Virtually every theoretical physicist on the planet agrees that any definition of simultaneity is "conventional." This simply means that the adoption of any particular view of simultaneity is a matter of arbitrary, agreed upon, convention, NOT one that is based on testable empirical fact. Kinda like the length of a yard is arbitrary convention, and not one that has been proven by any empirical facts to be a particularly useful or meaningful as an acceptable unit of length.
"Relative simultaneity" is one such possible "convention," and it is adopted by adherents of special relativity.
"Absolute simultaneity" is another possible convention, and it is also adopted by many highly qualified physicists.
Why pick one over another, if it's all just "arbitrary?"
There are many good reasons to prefer a convention of absolute simultaneity over relative simultaneity.. I won't try to list them all here, but they include such things as consistency, simplicity, lack of "paradoxical" implications, superior predictive ability, more expansive scope of permissible application, and meaningful content. Of course an avoidance of conflict with logic and empirical experience is also a necessary condition when choosing any such convention.
Unfortunately, far too many people actually believe that the relativity of simultaneity is a necessary product of empirically "proven" fact, because that is what SR uses and argues for.
Among other things, SR must resort to imputed and unreasonable subjective perceptions to/of "observers" in or order to "make it's case" for being adopted as the better "convention." It is that flaw, it particular, that I am addressing in this thread.

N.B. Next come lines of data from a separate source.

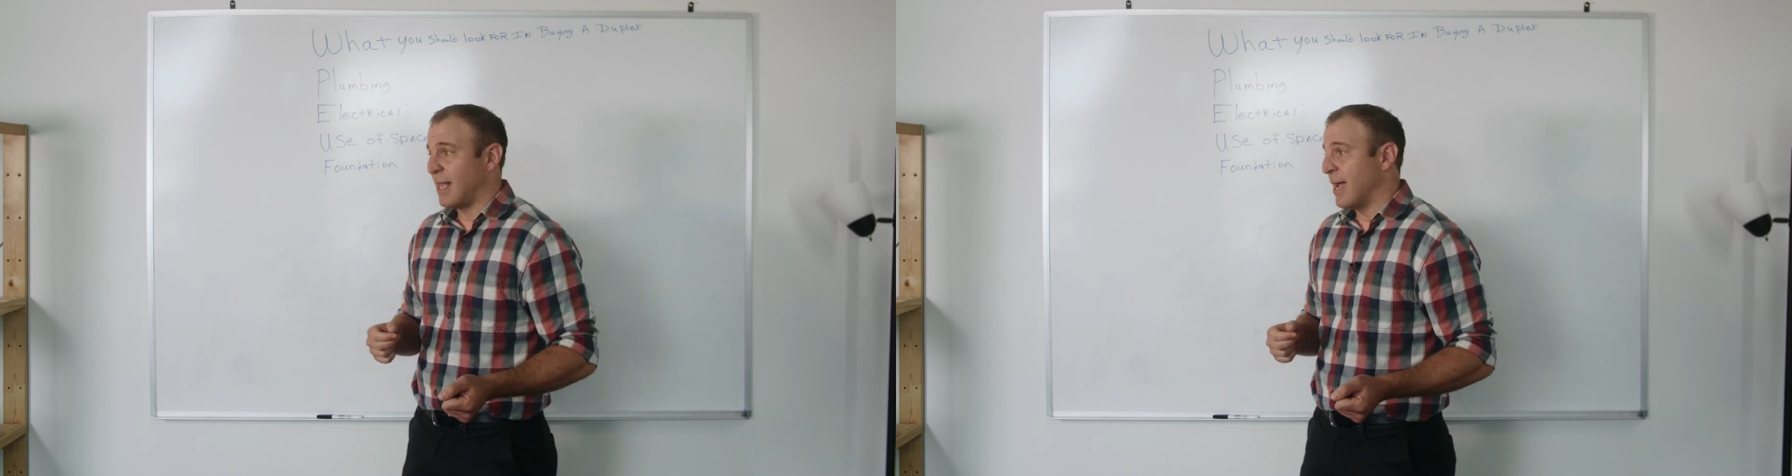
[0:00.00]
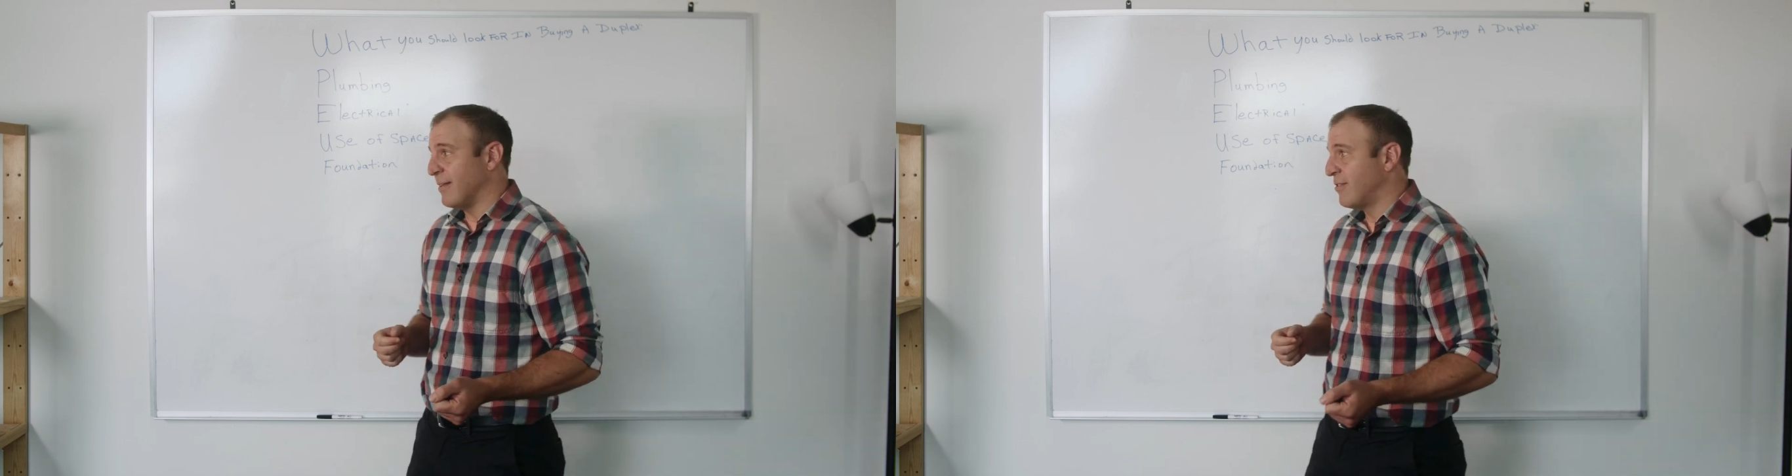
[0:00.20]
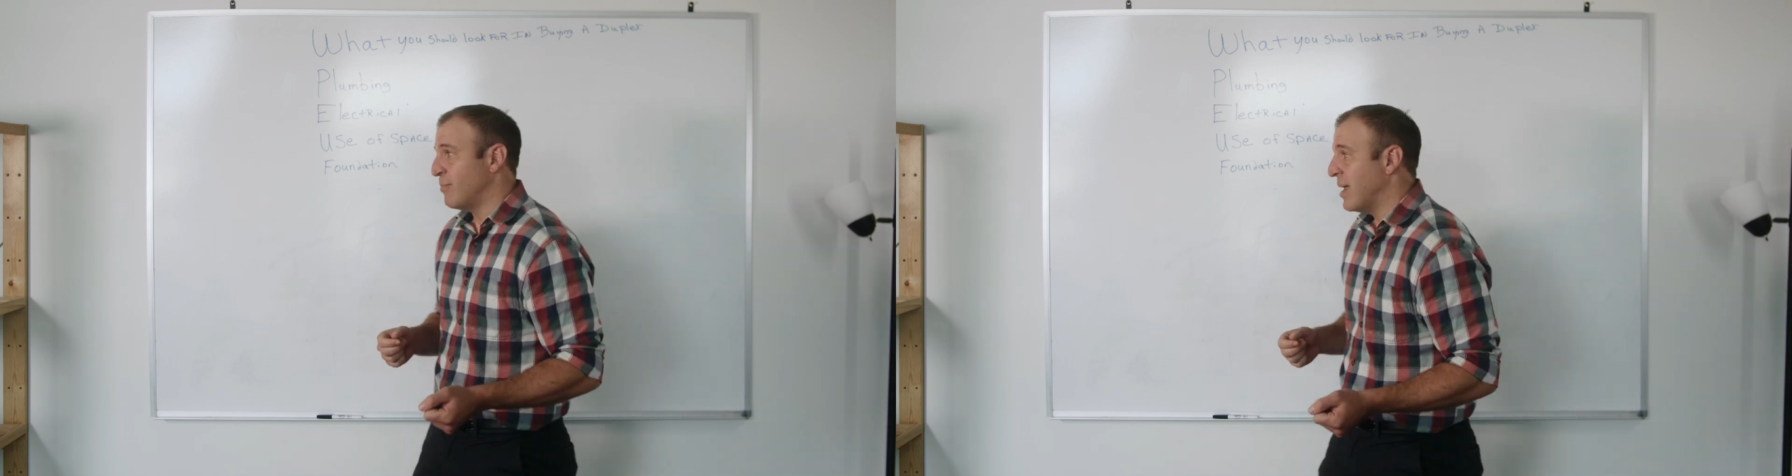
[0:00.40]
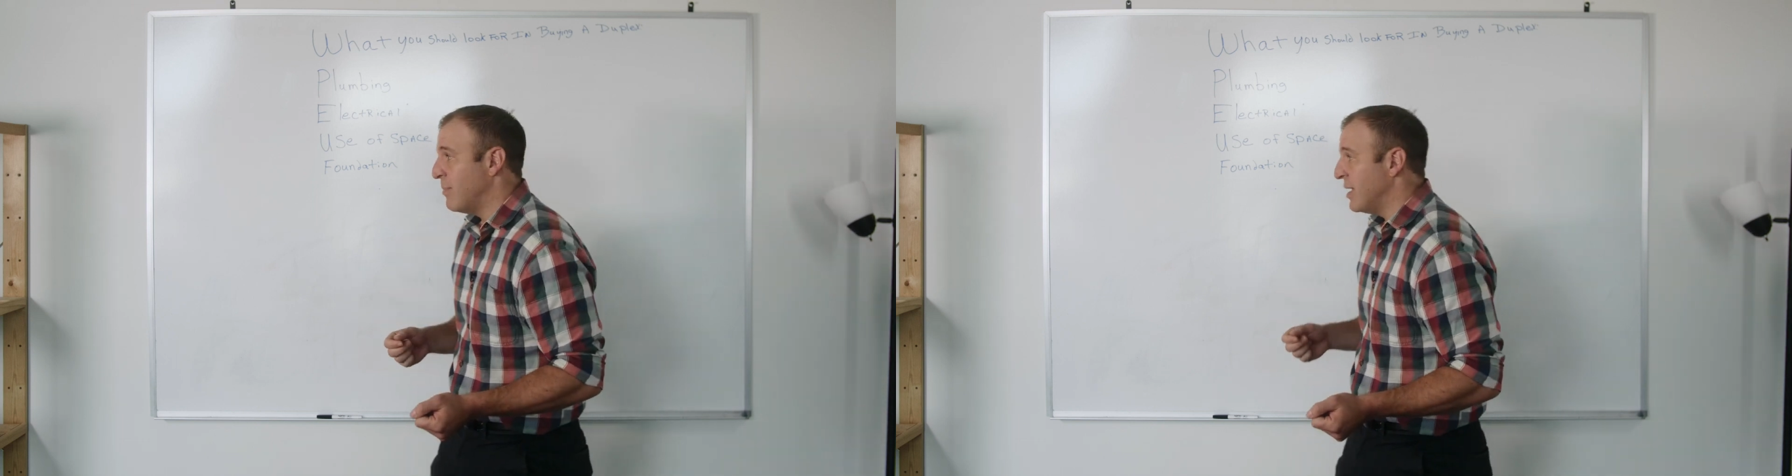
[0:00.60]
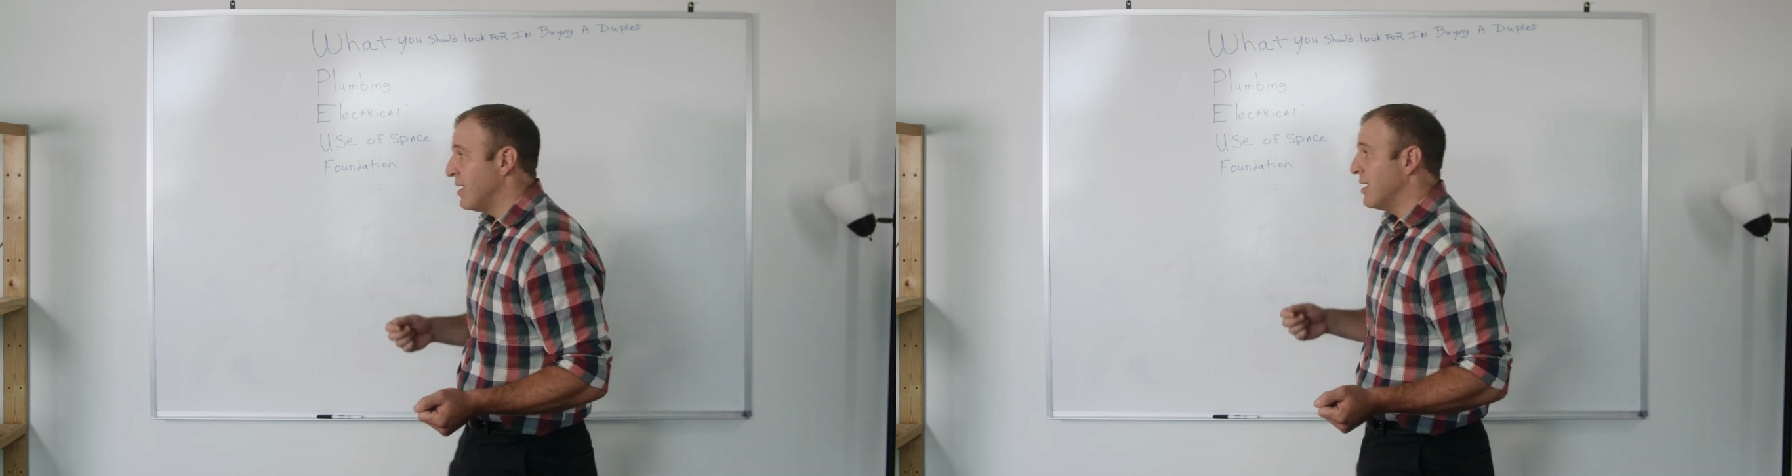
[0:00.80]
lines
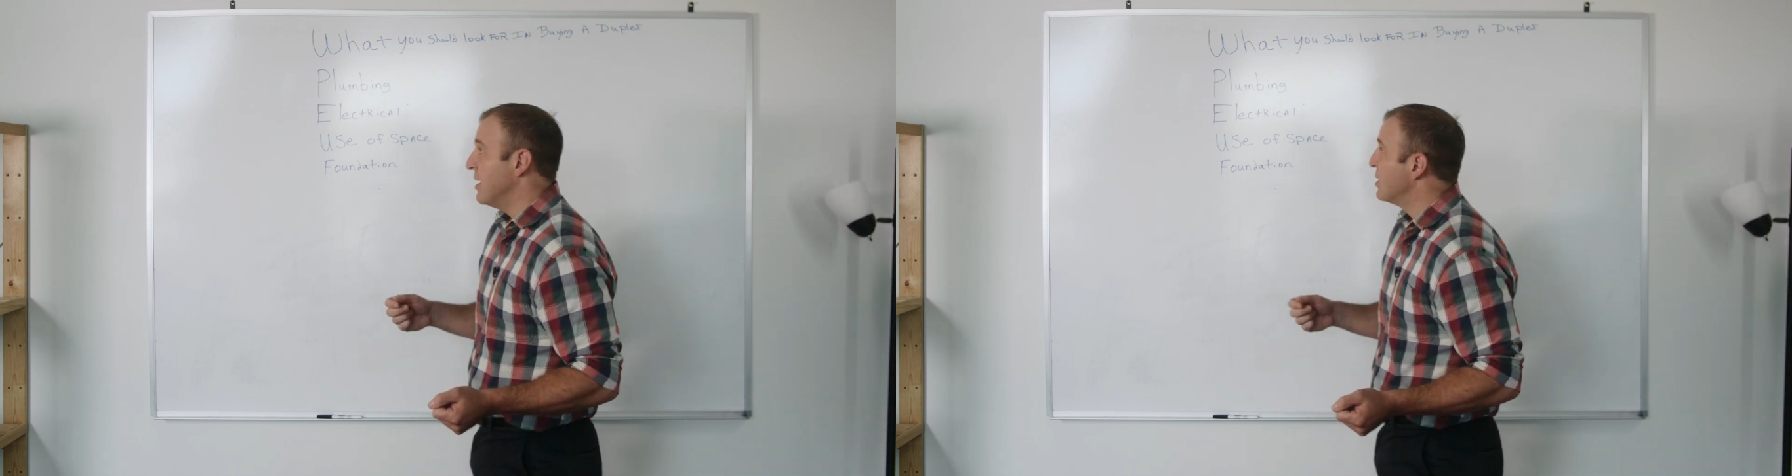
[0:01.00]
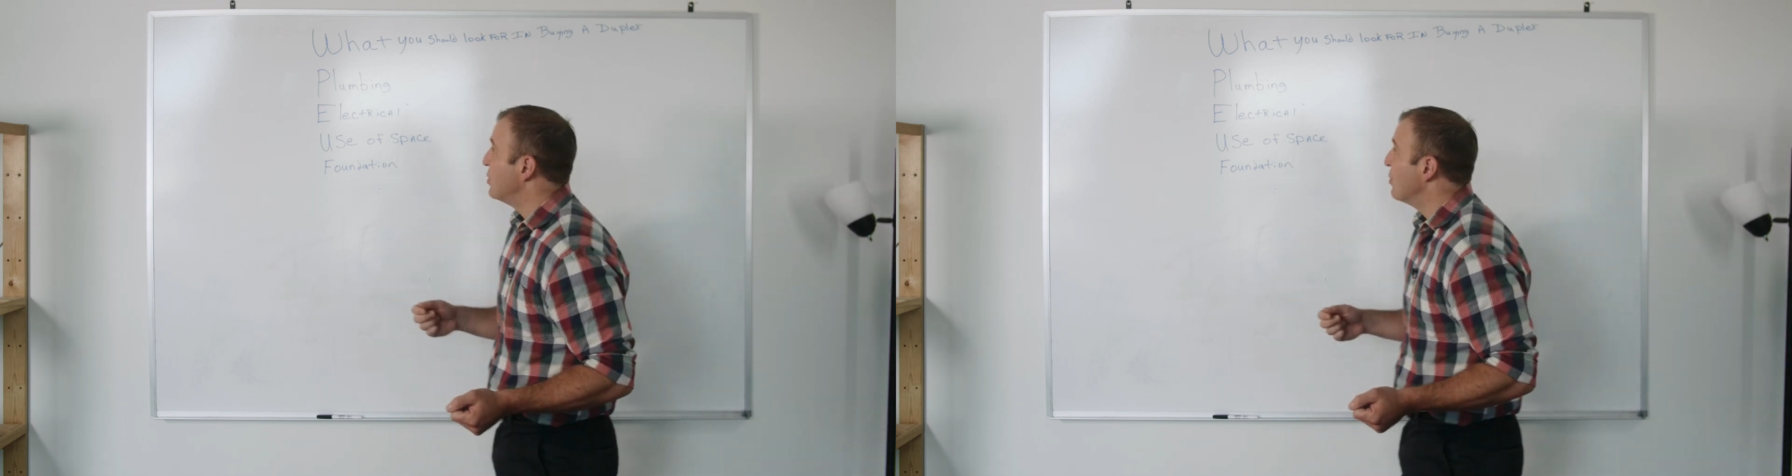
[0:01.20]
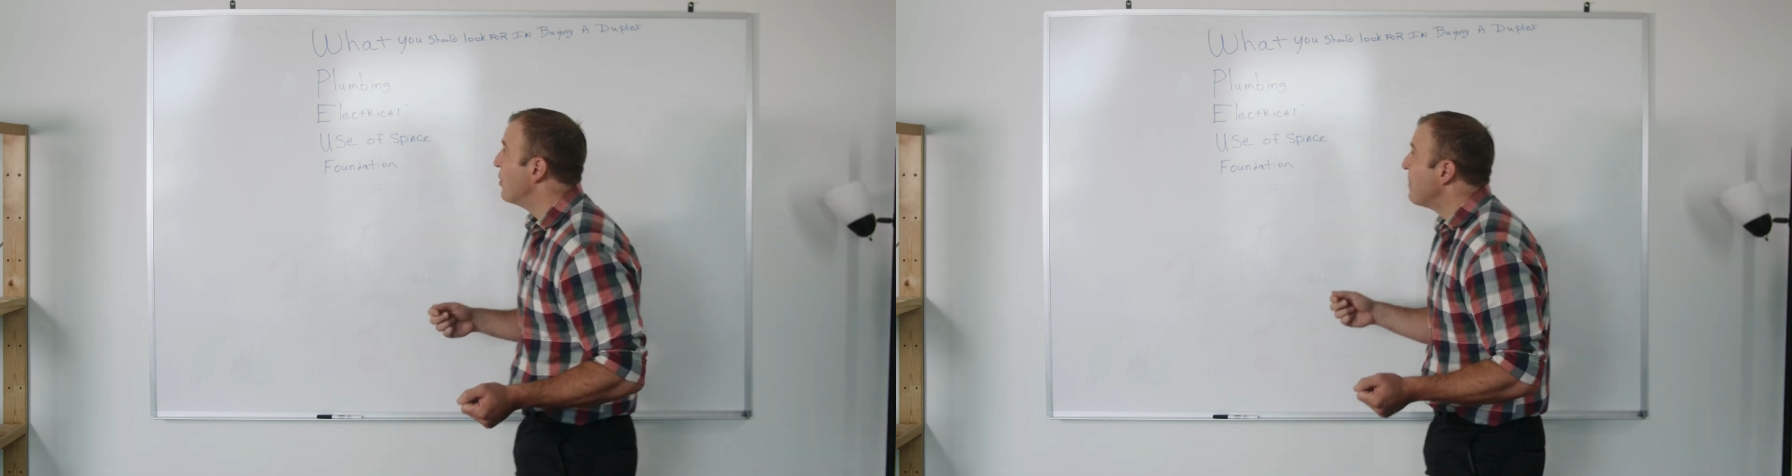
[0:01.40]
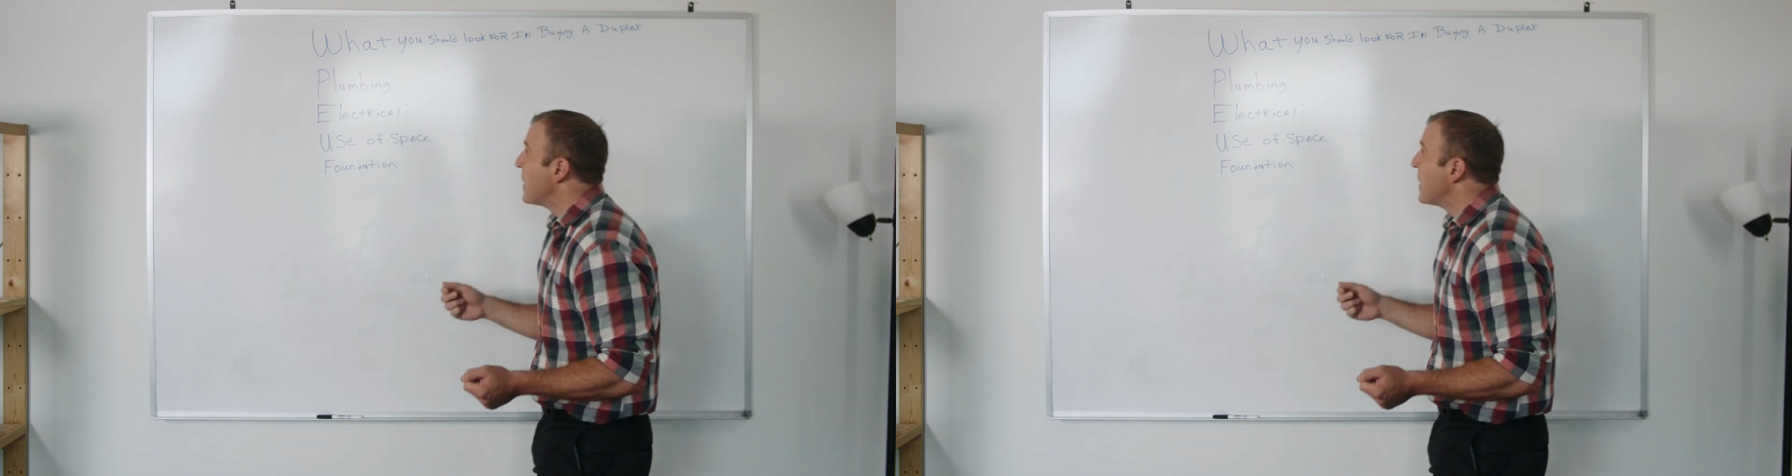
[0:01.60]
may be an issue.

At one time, the accepted convention for astronomy was to posit that the earth was motionless and that all other objects in the universe revolved around it. Astronomy was "geocentric" then.
After Galileo precipitated the "copernican revolution" a heliocentric view of planetary motion eventually became the accepted convention. So conventions can and do change, as is deemed desirable. As a theoretical matter, there is no way to absolutely prove that one is better than the other. For that matter, there is no way to absolutely prove that any theoretical scientific hypothesis is "correct." But those abstract theoretical considerations don't, as a practical matter, deter anybody from confidently claiming that the earth revolves around the Sun (the solar barycenter, to be precise), and not vice versa.

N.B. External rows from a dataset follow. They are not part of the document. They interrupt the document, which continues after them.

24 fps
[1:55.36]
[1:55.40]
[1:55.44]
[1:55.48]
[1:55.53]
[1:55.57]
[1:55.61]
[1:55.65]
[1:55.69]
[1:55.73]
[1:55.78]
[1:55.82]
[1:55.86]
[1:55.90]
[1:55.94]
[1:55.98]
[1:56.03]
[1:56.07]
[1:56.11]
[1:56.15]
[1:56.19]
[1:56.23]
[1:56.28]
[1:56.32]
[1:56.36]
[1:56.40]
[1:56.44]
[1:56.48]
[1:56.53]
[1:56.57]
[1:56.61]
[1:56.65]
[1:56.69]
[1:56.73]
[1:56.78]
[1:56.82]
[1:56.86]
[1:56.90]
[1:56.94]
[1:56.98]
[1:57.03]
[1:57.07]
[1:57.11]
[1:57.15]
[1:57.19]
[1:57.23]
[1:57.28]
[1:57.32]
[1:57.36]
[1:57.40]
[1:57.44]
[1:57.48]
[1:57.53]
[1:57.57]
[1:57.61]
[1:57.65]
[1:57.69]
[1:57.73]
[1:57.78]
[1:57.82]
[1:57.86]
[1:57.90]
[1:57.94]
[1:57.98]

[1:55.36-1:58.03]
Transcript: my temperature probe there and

Every theory must start with some fundamental postulates, and these, by definition, can never be "proven." They are merely assumed and (at least tentatively) accepted without proof. It would be nice if we could "prove" our postulates, of course, but we can't, so we do with what we can. Any given postulate can, in theory, be disproven, but never proven.
Here again, the average "believer" in special relativity way too often assumes that it's premises are, and have somehow been proven to be, "correct." That is unfortunate.
Edited by Moronium, 16 April 2018 - 03:53 PM.